(Stored data)
____

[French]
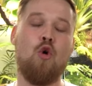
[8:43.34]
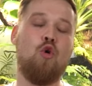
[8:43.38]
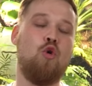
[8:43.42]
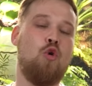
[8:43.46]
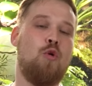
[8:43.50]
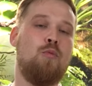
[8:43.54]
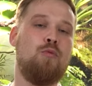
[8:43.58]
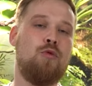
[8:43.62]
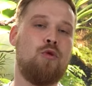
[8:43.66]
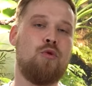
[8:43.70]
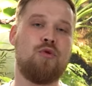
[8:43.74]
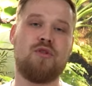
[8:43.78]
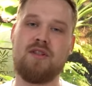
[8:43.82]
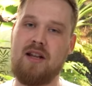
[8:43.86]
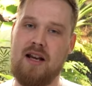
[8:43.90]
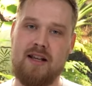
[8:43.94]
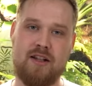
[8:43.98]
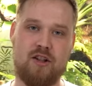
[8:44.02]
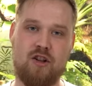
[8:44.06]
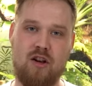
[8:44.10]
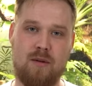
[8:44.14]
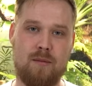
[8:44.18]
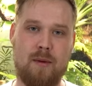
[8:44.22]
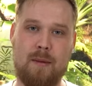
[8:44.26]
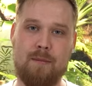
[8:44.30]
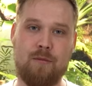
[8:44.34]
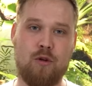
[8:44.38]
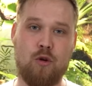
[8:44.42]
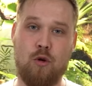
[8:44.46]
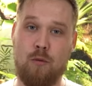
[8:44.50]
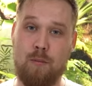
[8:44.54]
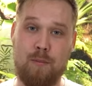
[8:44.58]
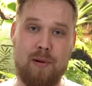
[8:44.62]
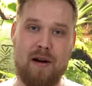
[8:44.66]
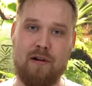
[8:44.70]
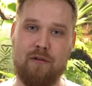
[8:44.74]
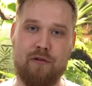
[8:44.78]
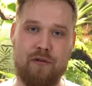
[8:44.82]
Le mieux, ça reste quand même de ne
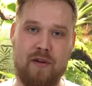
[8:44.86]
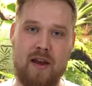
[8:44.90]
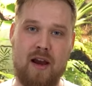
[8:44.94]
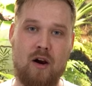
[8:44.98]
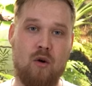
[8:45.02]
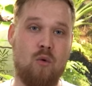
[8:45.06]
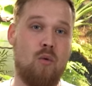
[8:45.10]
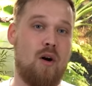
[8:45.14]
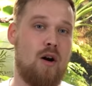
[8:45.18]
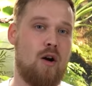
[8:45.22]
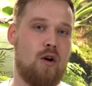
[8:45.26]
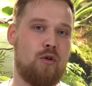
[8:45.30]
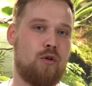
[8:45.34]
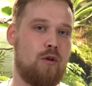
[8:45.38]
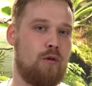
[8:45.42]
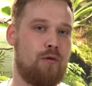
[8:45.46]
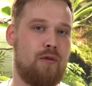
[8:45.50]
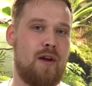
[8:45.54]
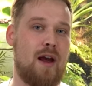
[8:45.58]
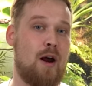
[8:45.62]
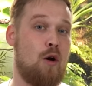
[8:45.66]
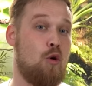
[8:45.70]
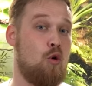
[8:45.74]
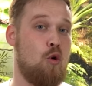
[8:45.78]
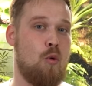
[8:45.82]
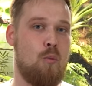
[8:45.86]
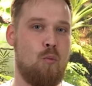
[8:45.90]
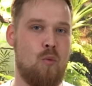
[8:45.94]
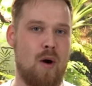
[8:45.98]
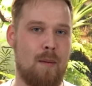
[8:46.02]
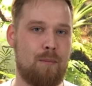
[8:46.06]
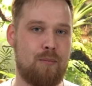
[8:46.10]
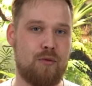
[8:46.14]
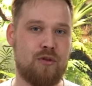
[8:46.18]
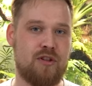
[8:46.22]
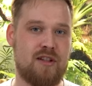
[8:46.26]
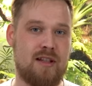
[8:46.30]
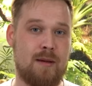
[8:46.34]
pas le faire, ou alors de le faire le moins
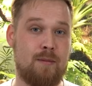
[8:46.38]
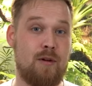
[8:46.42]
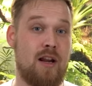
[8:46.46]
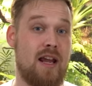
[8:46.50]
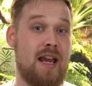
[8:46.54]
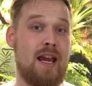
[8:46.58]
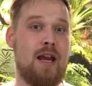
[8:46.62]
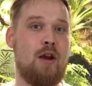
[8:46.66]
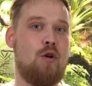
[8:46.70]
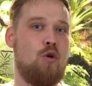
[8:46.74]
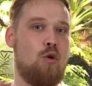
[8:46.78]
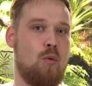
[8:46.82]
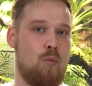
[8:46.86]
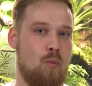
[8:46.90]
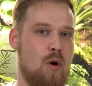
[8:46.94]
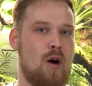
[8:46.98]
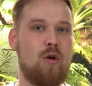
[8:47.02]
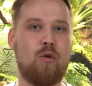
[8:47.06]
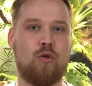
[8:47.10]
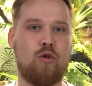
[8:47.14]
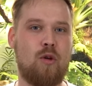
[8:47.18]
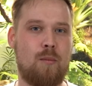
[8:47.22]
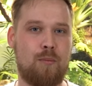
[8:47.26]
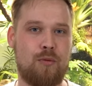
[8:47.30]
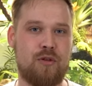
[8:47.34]
possible et le moins longtemps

____

### REQUIRED ACTION
Exclude the images and reproduce the remaining data exactly.

### SOLVED EXERCISE
[French]
[8:43.34]
[8:43.38]
[8:43.42]
[8:43.46]
[8:43.50]
[8:43.54]
[8:43.58]
[8:43.62]
[8:43.66]
[8:43.70]
[8:43.74]
[8:43.78]
[8:43.82]
[8:43.86]
[8:43.90]
[8:43.94]
[8:43.98]
[8:44.02]
[8:44.06]
[8:44.10]
[8:44.14]
[8:44.18]
[8:44.22]
[8:44.26]
[8:44.30]
[8:44.34]
[8:44.38]
[8:44.42]
[8:44.46]
[8:44.50]
[8:44.54]
[8:44.58]
[8:44.62]
[8:44.66]
[8:44.70]
[8:44.74]
[8:44.78]
[8:44.82]
Le mieux, ça reste quand même de ne
[8:44.86]
[8:44.90]
[8:44.94]
[8:44.98]
[8:45.02]
[8:45.06]
[8:45.10]
[8:45.14]
[8:45.18]
[8:45.22]
[8:45.26]
[8:45.30]
[8:45.34]
[8:45.38]
[8:45.42]
[8:45.46]
[8:45.50]
[8:45.54]
[8:45.58]
[8:45.62]
[8:45.66]
[8:45.70]
[8:45.74]
[8:45.78]
[8:45.82]
[8:45.86]
[8:45.90]
[8:45.94]
[8:45.98]
[8:46.02]
[8:46.06]
[8:46.10]
[8:46.14]
[8:46.18]
[8:46.22]
[8:46.26]
[8:46.30]
[8:46.34]
pas le faire, ou alors de le faire le moins
[8:46.38]
[8:46.42]
[8:46.46]
[8:46.50]
[8:46.54]
[8:46.58]
[8:46.62]
[8:46.66]
[8:46.70]
[8:46.74]
[8:46.78]
[8:46.82]
[8:46.86]
[8:46.90]
[8:46.94]
[8:46.98]
[8:47.02]
[8:47.06]
[8:47.10]
[8:47.14]
[8:47.18]
[8:47.22]
[8:47.26]
[8:47.30]
[8:47.34]
possible et le moins longtemps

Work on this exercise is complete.